Milton só não vai embora com o ET – para o planeta da escuta – porque ama a filha que não o escuta e a cidade que se faz de surda para as causas das pessoas idosas.
É louvável que a administração pública abra um canal para ouvir a população, especialmente a idosa. Mas desde que funcione. Que realmente leve a sério o idoso ou a idosa. Ufa, quase caí na armadilha de fechar a frase com a palavra queixa. Assim: leve a sério a queixa… Por que não proposta? Porque o preconceito vem antes. O idoso é queixoso, resmungão, mal-humorado, chato, repetitivo, um saco! Se o administrador vai para uma audiência carregado de preconceito com certeza não vai ouvir nada. Não haverá escuta.
Mas por que diabos estamos falando sobre isso?
CONFIRA TAMBÉM:
Porque acaba de ser disponibilizado na Netflix um filme que trata do tema, chama-se Jules (Nosso Amigo Extraordinário).
Ops, não está havendo uma confusão? O filme não é sobre ET?
Negativo, o filme é sobre a necessidade de escuta que tem a população envelhecida.
Continuando, antes mesmo do ET dar as caras, o problema é posto nas audiências públicas nas quais só aparecem pessoas idosas e os ouvidores morrem de enfado, fazem caras e bocas para propostas que parecem de outro mundo. Mas são propostas do dia a dia das pessoas. Milton (Ben Kingsley, 79 anos), aparentemente passou as últimas décadas incomodado com o slogan da cidade Nós Ligamos Para o Nosso Lar porque, no entendimento dele, é confuso, pois pode ser confundido com uma ligação telefônica.

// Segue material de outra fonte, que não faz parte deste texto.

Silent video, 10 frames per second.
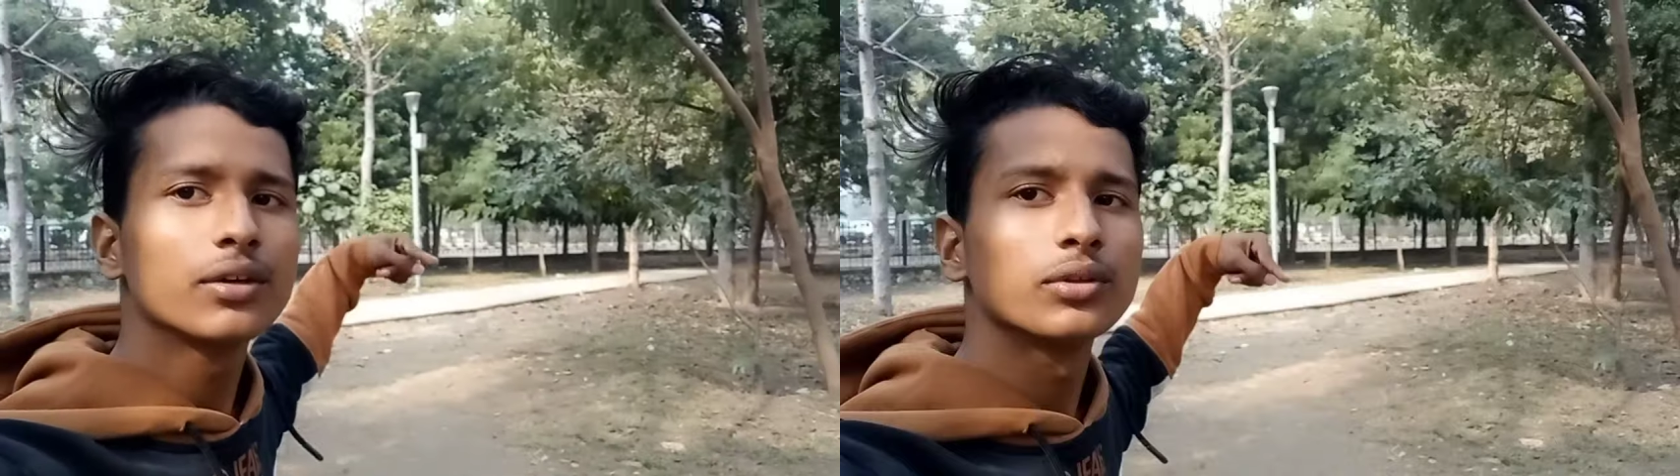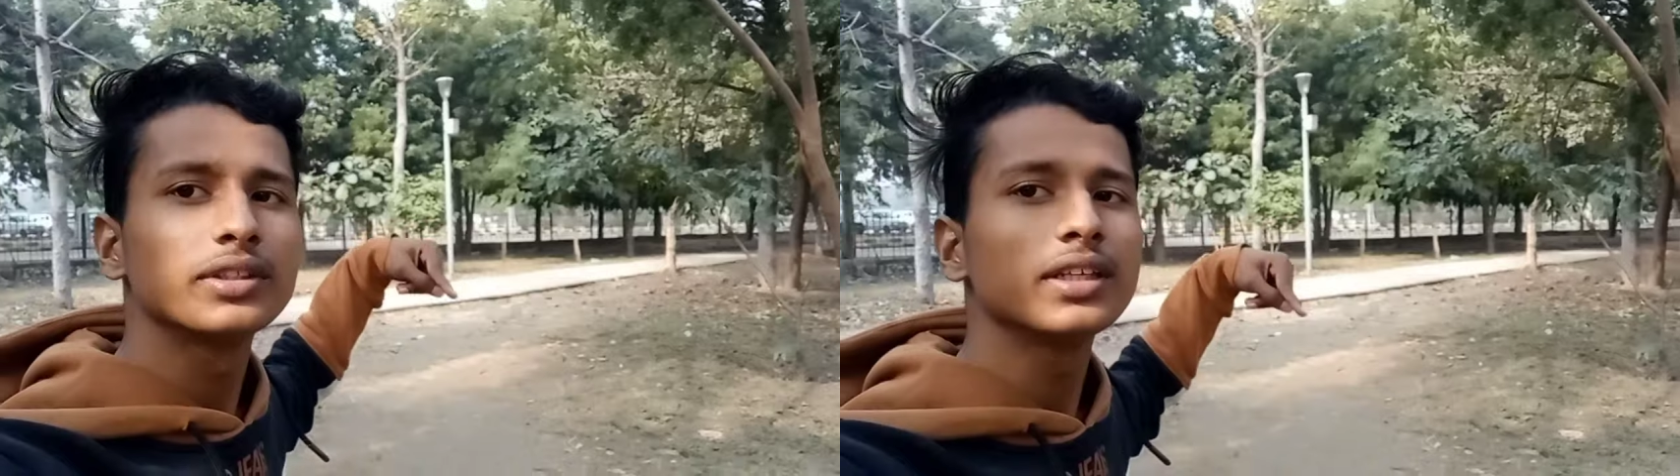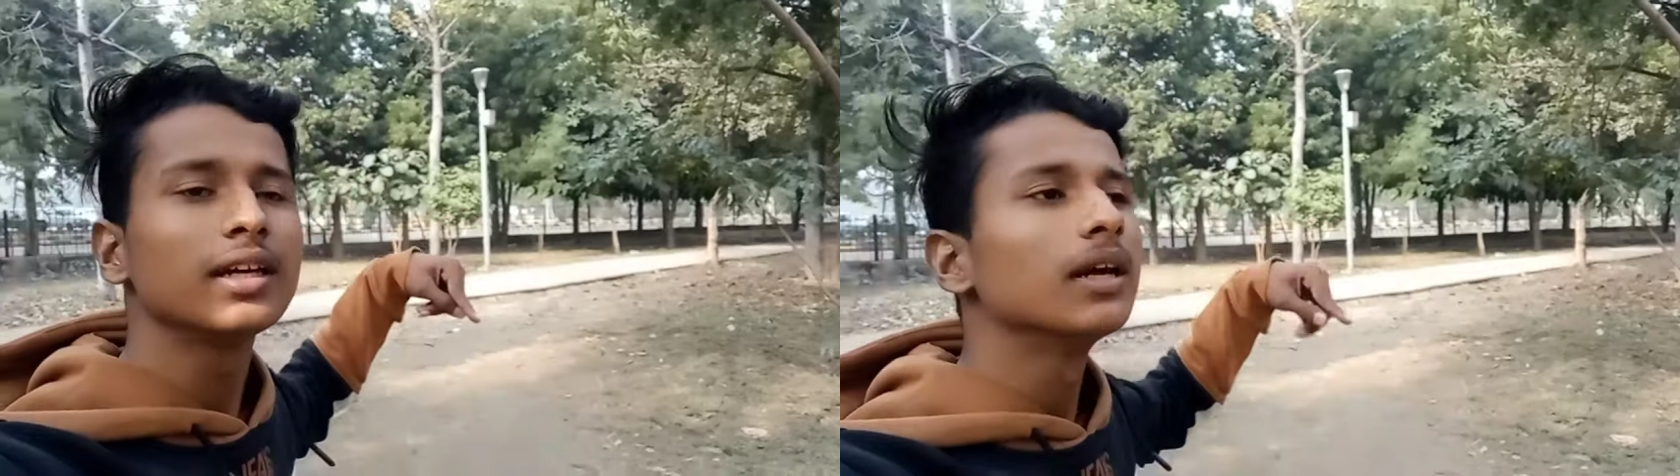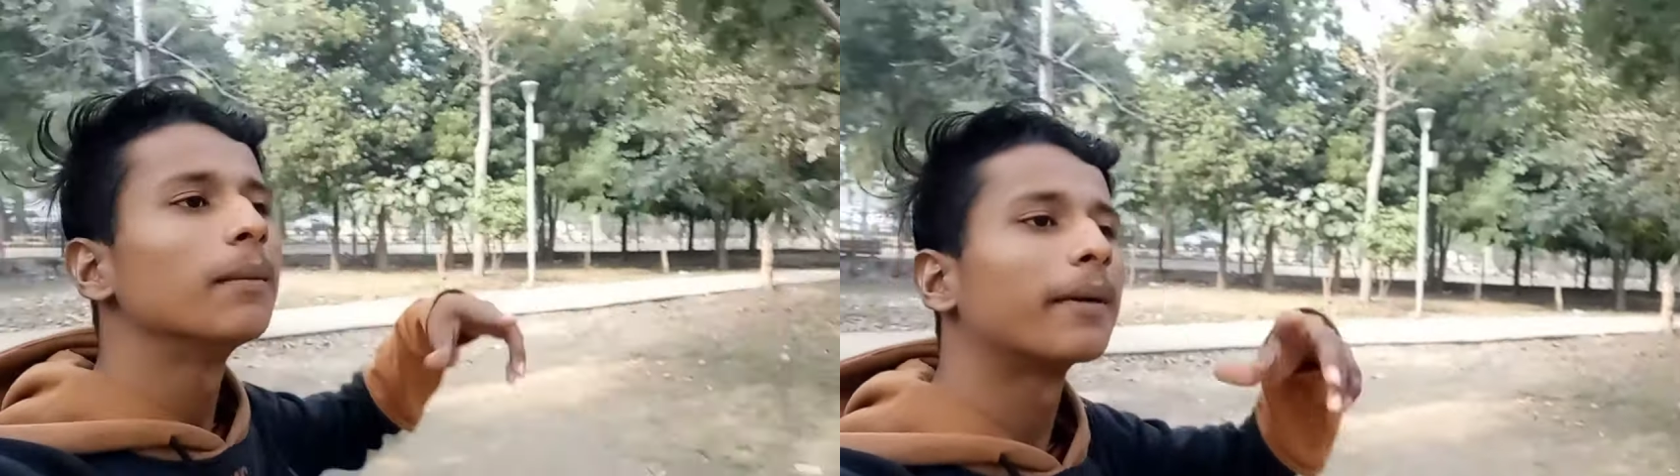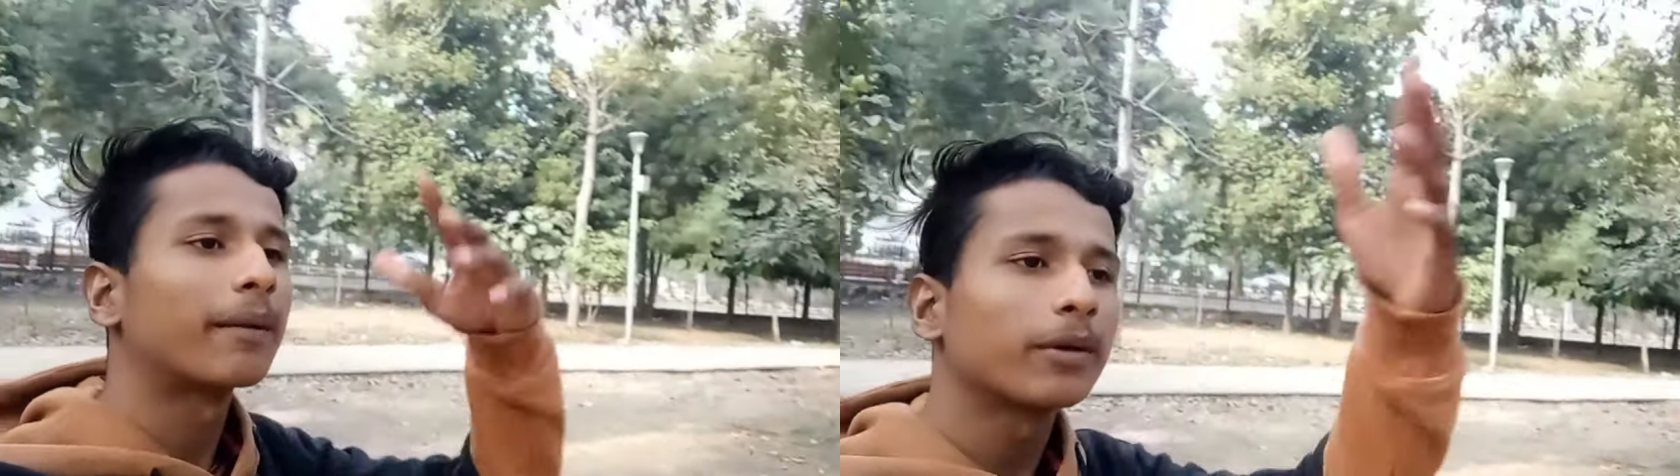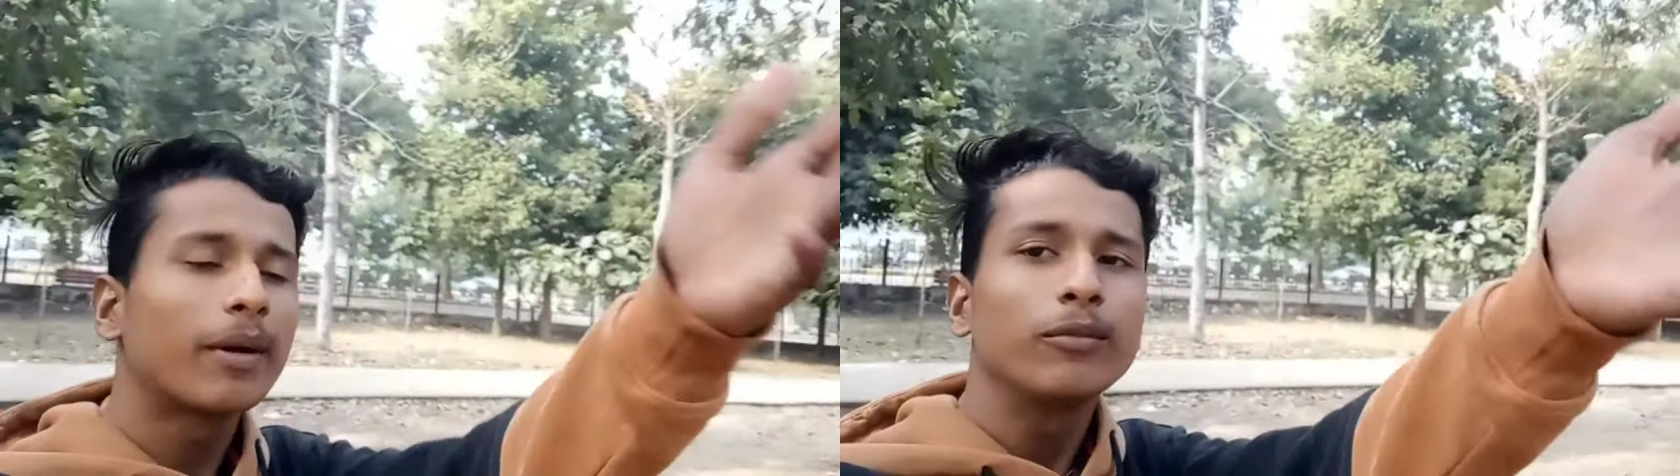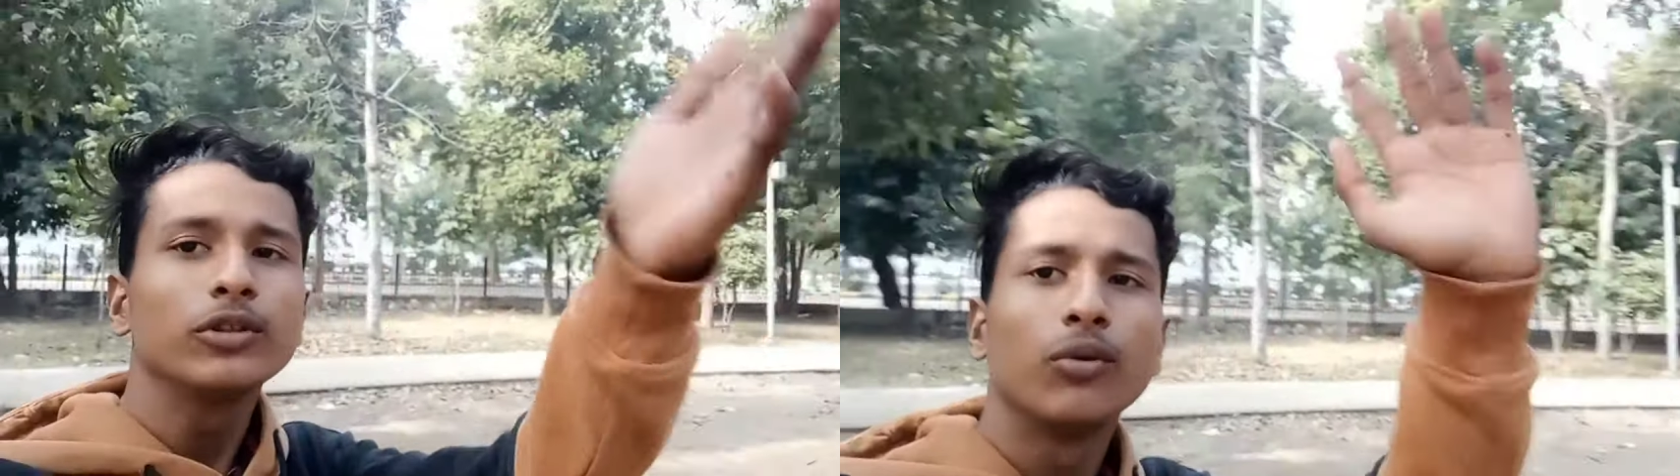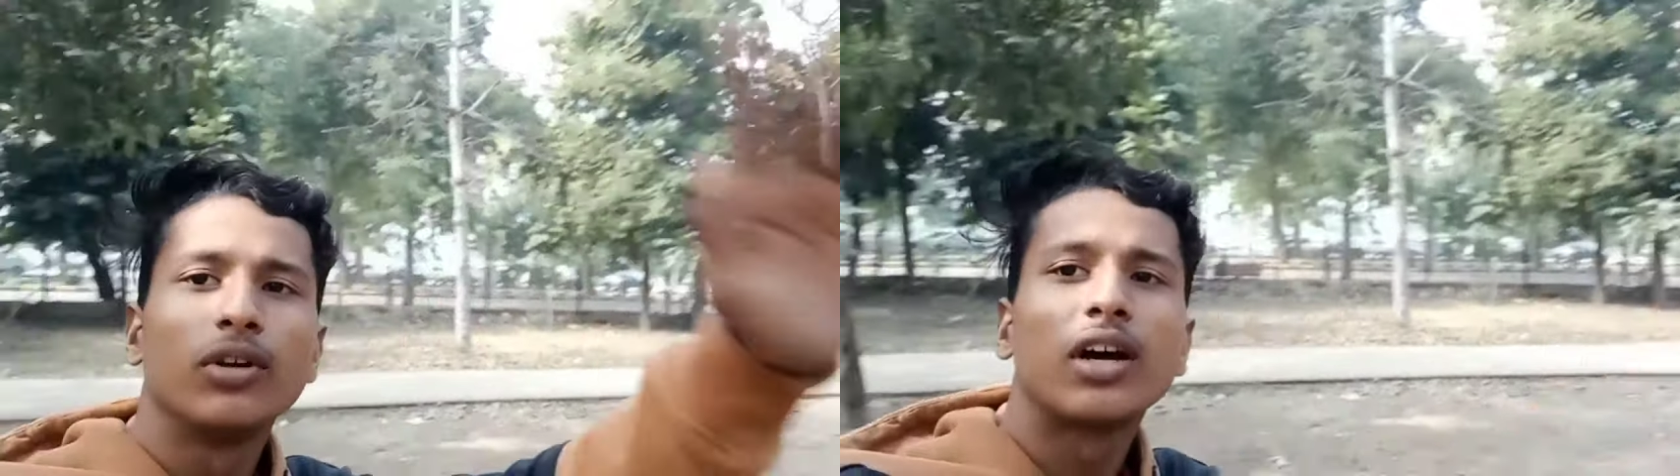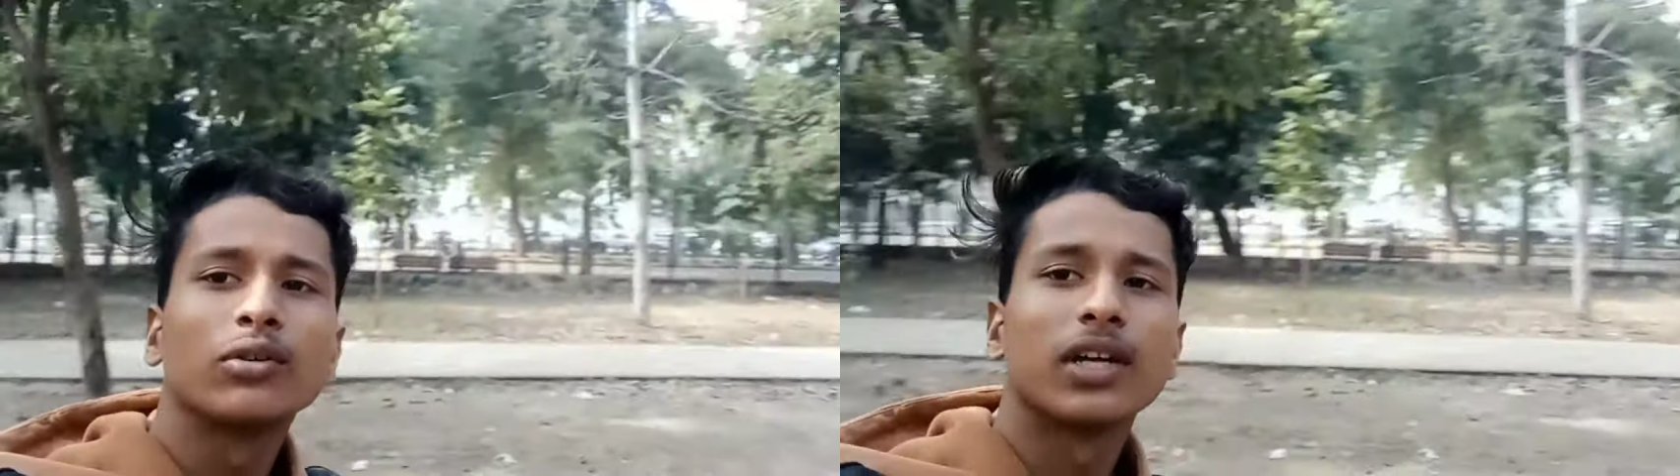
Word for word: होती है पर अब की बार मुझे उल्टा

Outro problema, que ele sente na pele, é a falta de uma faixa de pedestre nas esquinas de duas ruas movimentadas que estão no seu caminho. Com isso, demonstra apego à cidade e amor à vida. Mas quem se importa com o que sente um velho? Mesmo assim, vai regularmente às sessões para apresentar suas reivindicações. Parece coisa de gente sem juízo. E é nisso que todos acreditam: a filha, a médica, o atendente do supermercado, enfim, ninguém quer ouvir um velho e muito menos um velho chato (repetitivo) que está perdendo o juízo. Querem medicá-lo. Mantê-lo em casa. Institucionalizá-lo. Em outra época eu diria: colocar uma camisa de força. Velho tem que calar a boca. Não perturbar quem trabalha. Mas o diabo é que nas reuniões só vão velhos e velhas.
A proposta de Sandy (Harriet Sansom, 68 anos) é quase uma denúncia: quer que a cidade promova encontros intergeracionais. E é bastante didática: para que os jovens aprendam com as pessoas idosas e estas aprendam com os jovens. Se o poder público faz isso, temos uma iniciativa segura, um programa regulado pela comunidade, porque tentar fazer isso via internet é convidar o bandido para dentro de casa. Sandy paga o preço.
Joyce (Jane Curtin, 76 anos) é a terceira ponta desse triângulo, uma mulher que viveu boa parte da vida na cidade grande, cantora de bares noturnos, desconfiada, enxerga tudo por outra ótica. O trio tem em comum a necessidade de falar, mas ninguém para escutá-lo. É aí que surge o fato extraordinário, um ouvinte. Melhor, um OVNI cai no quintal de Milton e dele sai um ET. Primeiro assusta o morador, que procura as autoridades, mas ninguém o escuta. Pelo contrário, um velho que diz ver disco voador e abriga um ET em casa só pode estar maluco.
Sandy, que faz parte deste mundo, pensa igual, mas tenta ajudá-lo. É quando descobre que Milton fala a verdade. Joyce vê o carro de Sandy estacionado na frente da casa de Milton e, desconfiada, vai conferir o que estão tramando. Descobre que a história é real e fazem um pacto: manter silêncio sobre o ET para protegê-lo. Mas tudo porque surge um interesse gigante: descobrem que o ET tem uma escuta extraordinária. Ele presta atenção em tudo o que os três falam. E o trio aproveita para desabafar.


O ET fala com os olhos, ou seja, é só escuta. Uma lição para a administração municipal e para todos os profissionais que lidam com pessoas idosas, da médica ao caixa do supermercado. Milton só não vai embora com o ET – para o planeta da escuta – porque ama a filha que não o escuta e a cidade que se faz de surda para as causas das pessoas idosas. Um filme emocionante, leve, engraçado, mas carregado de simbolismo até na dedicatória da produtora: ao meu pai.